At least laterally, it succeeds. The fundamental gist of “Spectrobes,” as with “Pokémon,” is to discover, collect and train hundreds of little monsters — in this case, a long-feared-extinct race of fighters and seekers known as Spectrobes, who are far more equipped than humans to fight off the invading Krawl (i.e., bad guys).
What makes “Spectrobes” so interesting is how you go about doing this, from discovering a Spectrobe (stylus-based fossil excavation) to awakening it (speaking soothingly into the DS’ microphone), to incubating and evolving it (think virtual pet simulator) to eventually taking it into the field to help you discover more fossils and minerals (as a child) or fight the Krawl (as an adult). It’s the circle of life in the palm of your hand, and “Spectrobes” strikes a nice balance between depth and accessibility in making it all possible.
It also makes it easier to accept the game’s ultimate limitation: repetition. Every game in this genre — “Pokémon” included — is guilty of this. There’s only so many ways to collect and cultivate monsters, and you’ll have seen most of what “Spectrobes” can do fairly early into the adventure. Similarly, while the real-time battles — in which you control yourself and two Spectrobes at the same time — are an inspired change of pace from the usual turn-based throwdowns, there’s only so many ways these can end. Before long, it’s a grind.
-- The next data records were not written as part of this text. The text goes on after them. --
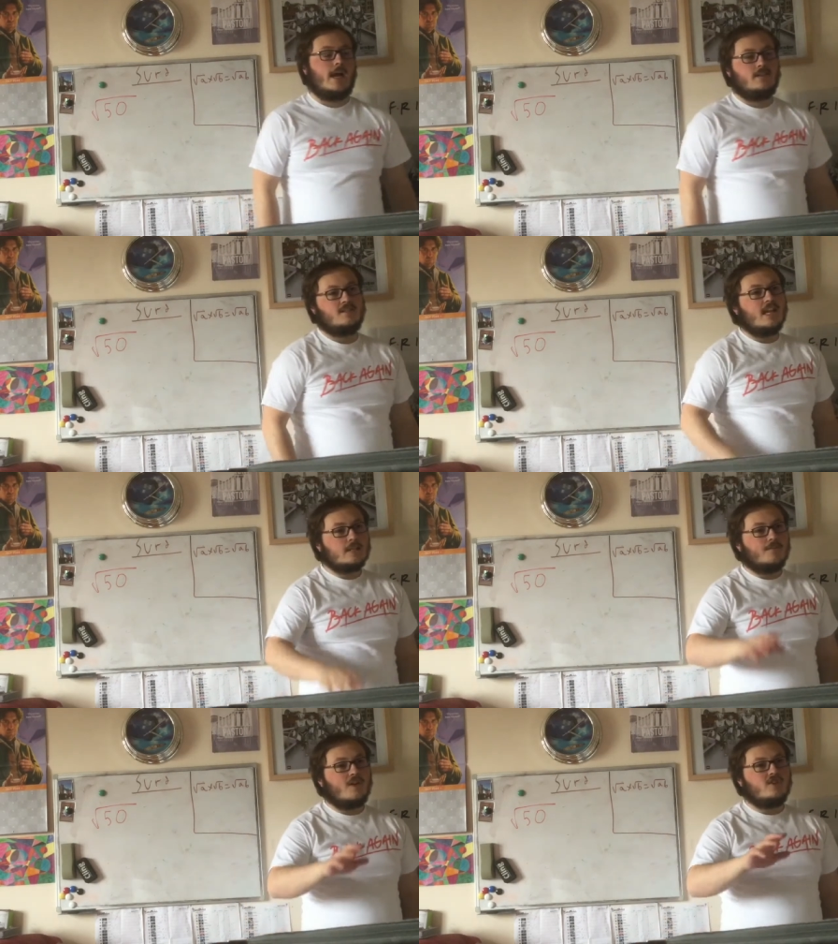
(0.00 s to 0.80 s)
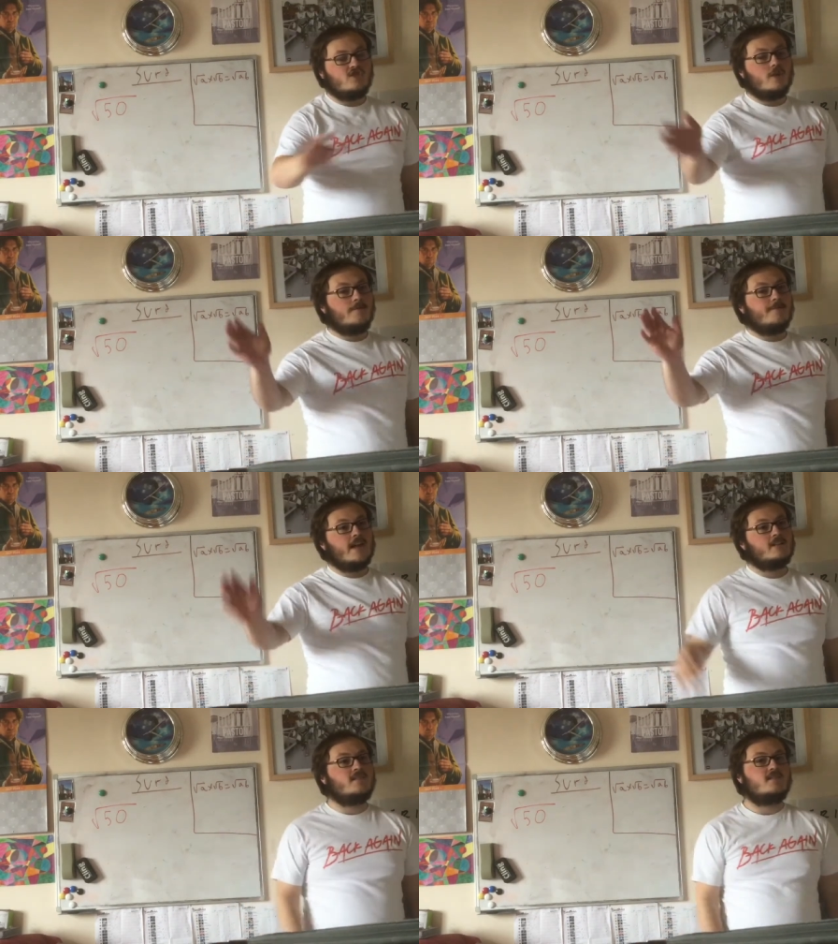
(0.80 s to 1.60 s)
So let's find two
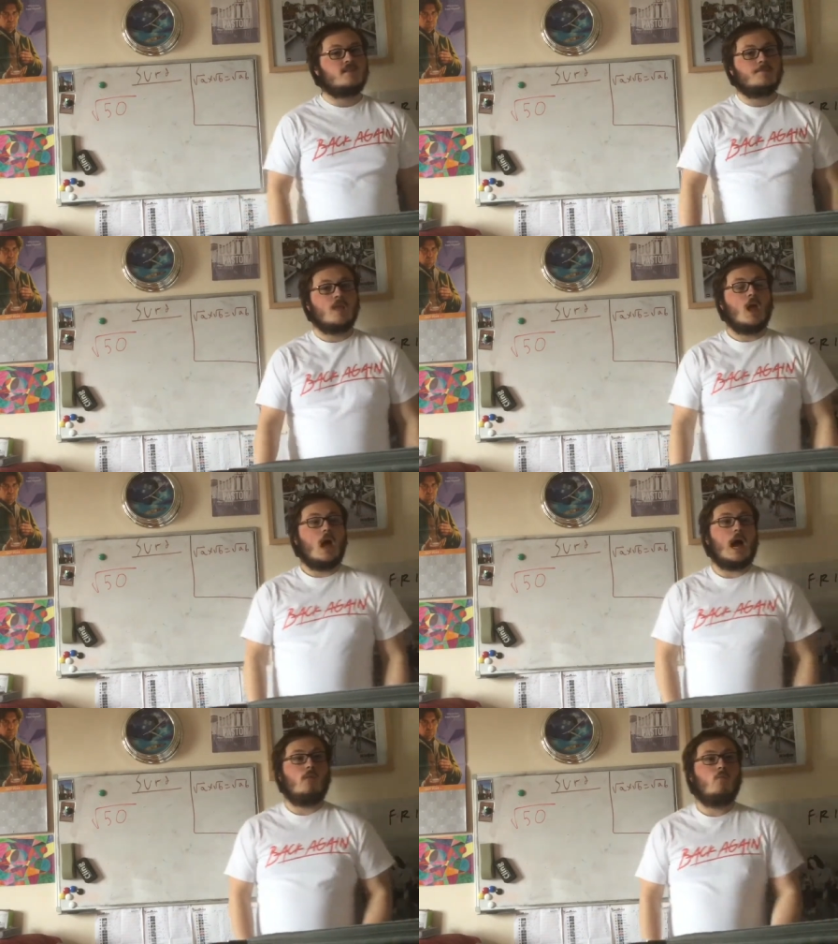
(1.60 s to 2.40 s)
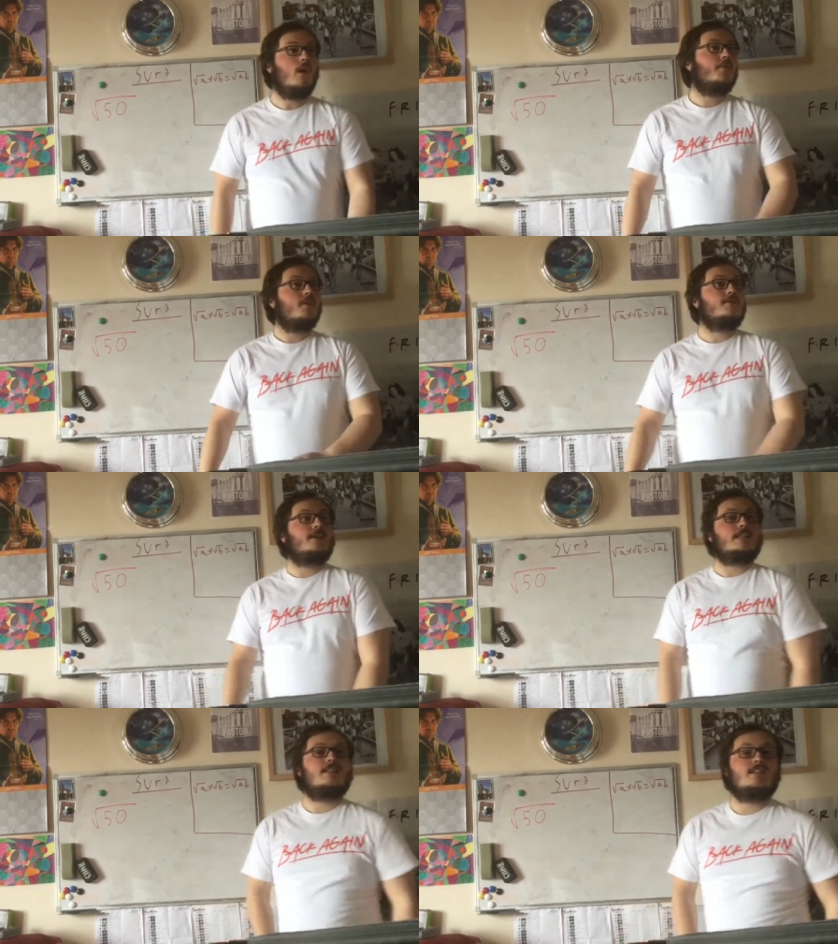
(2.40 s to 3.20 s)
factors, and one of those
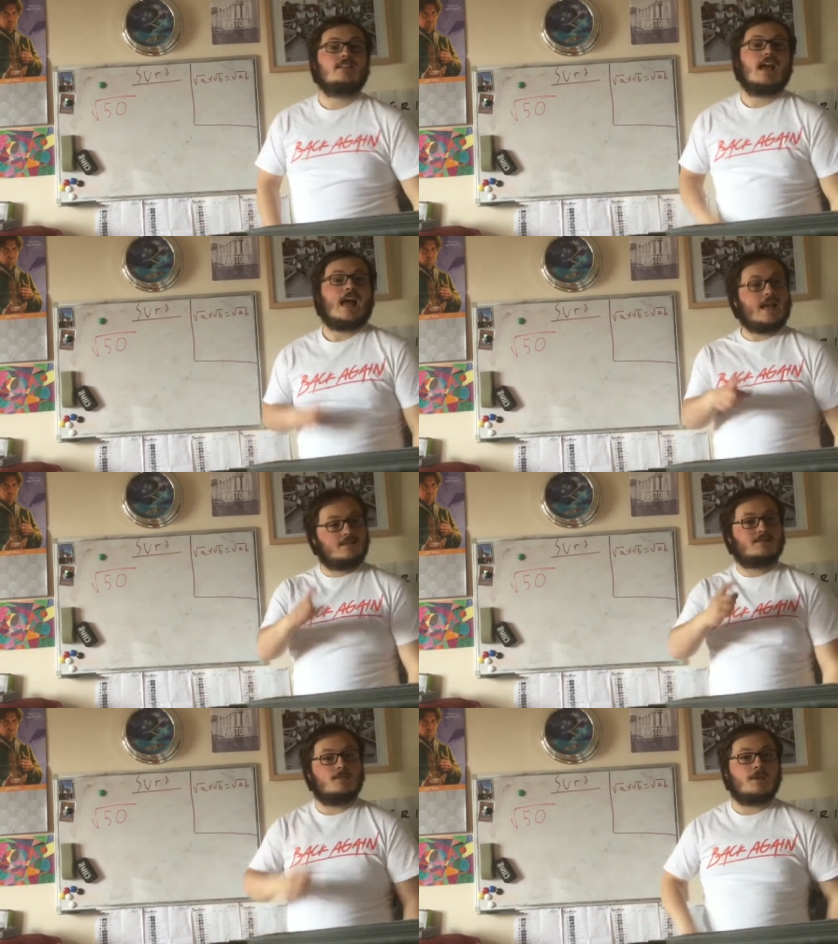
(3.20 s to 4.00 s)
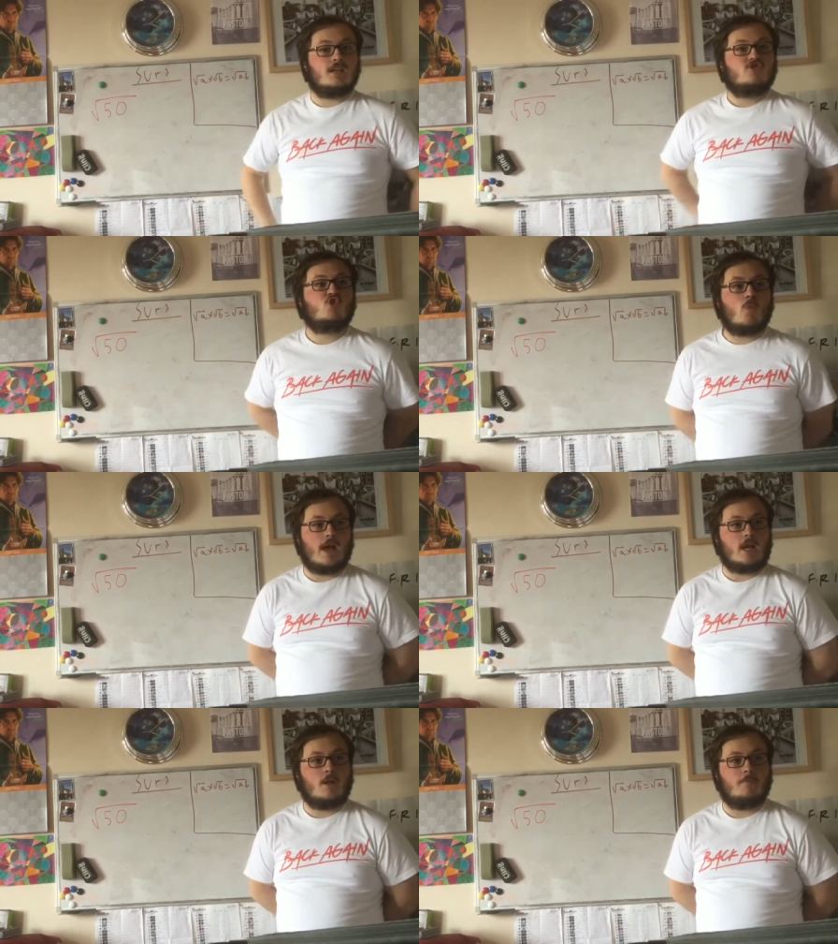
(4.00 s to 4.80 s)
factors has to be a square
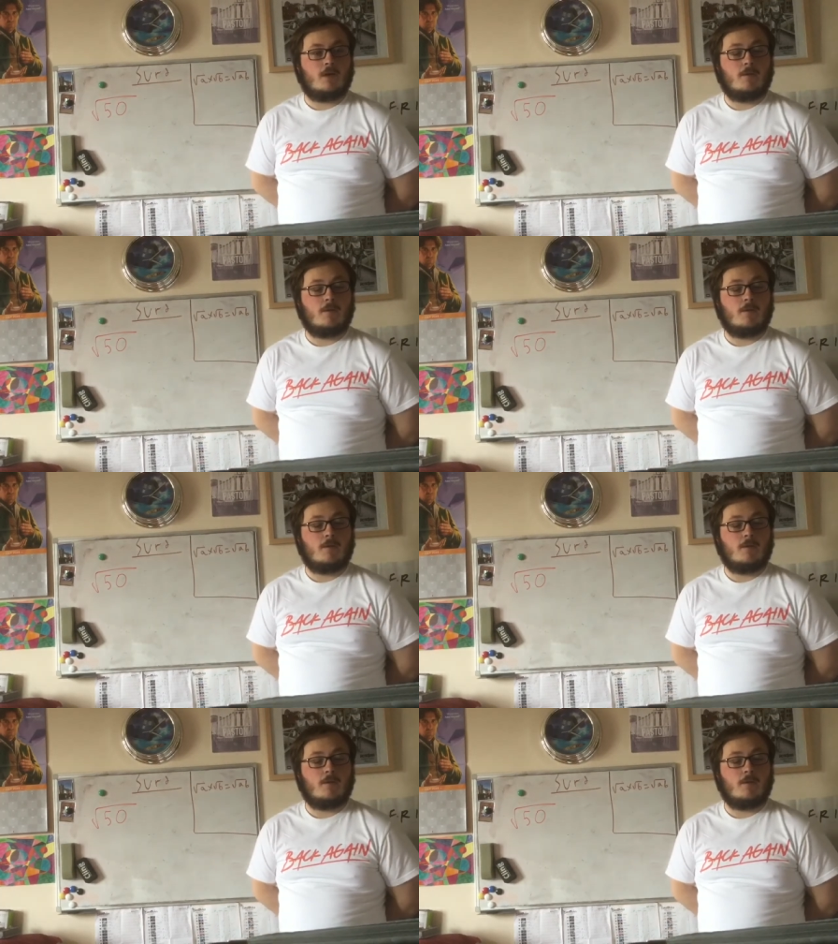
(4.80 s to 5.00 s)
number.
But before long, you probably won’t care if you like this kind of game. Games like “Spectrobes” thrive on the grind for purposes of story advancement, and there’s no small sample of people who embrace the personal investment a game like this requires. This is where all that ambition gets put to great use: The character designs aren’t on “Pokémon’s” level, but the effort you devote to finding and raising these characters creates a level of attachment even Nintendo hasn’t quite achieved.